**The problem:** Transcribe exactly, and only, the lines from the one with "[0:00.91-0:01.82]" through the end of the records below, including both of those lines. Skip all pictures.

——————

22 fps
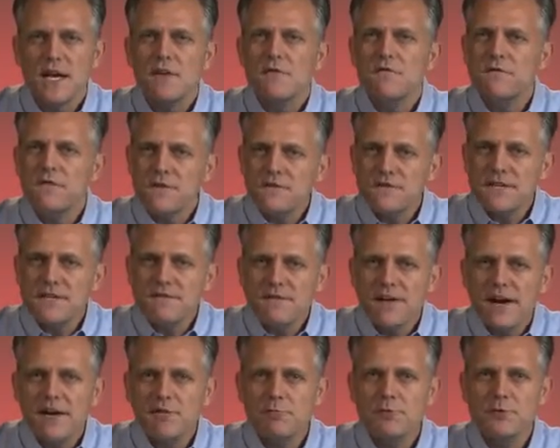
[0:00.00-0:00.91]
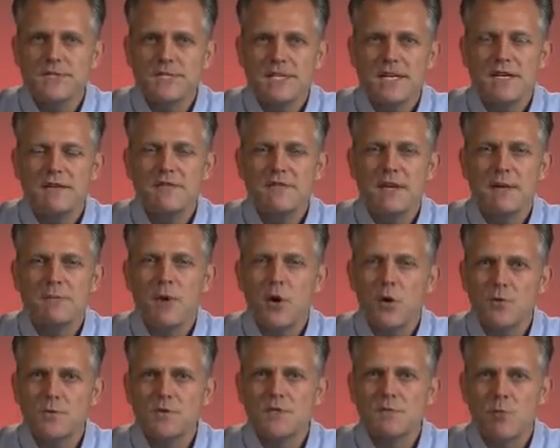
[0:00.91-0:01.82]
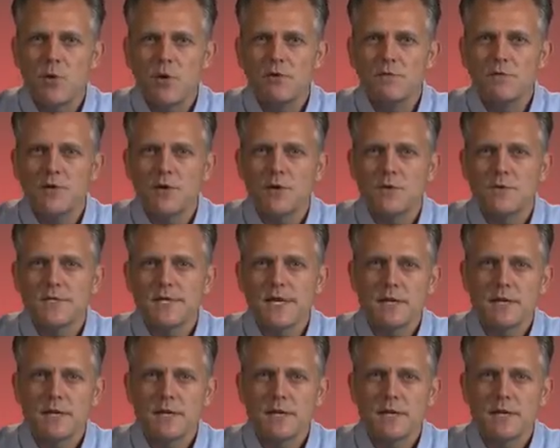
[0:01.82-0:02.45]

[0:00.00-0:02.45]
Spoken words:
55% of them own smartphones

——————

**Exercise output:**
[0:00.91-0:01.82]
[0:01.82-0:02.45]

[0:00.00-0:02.45]
Spoken words:
55% of them own smartphones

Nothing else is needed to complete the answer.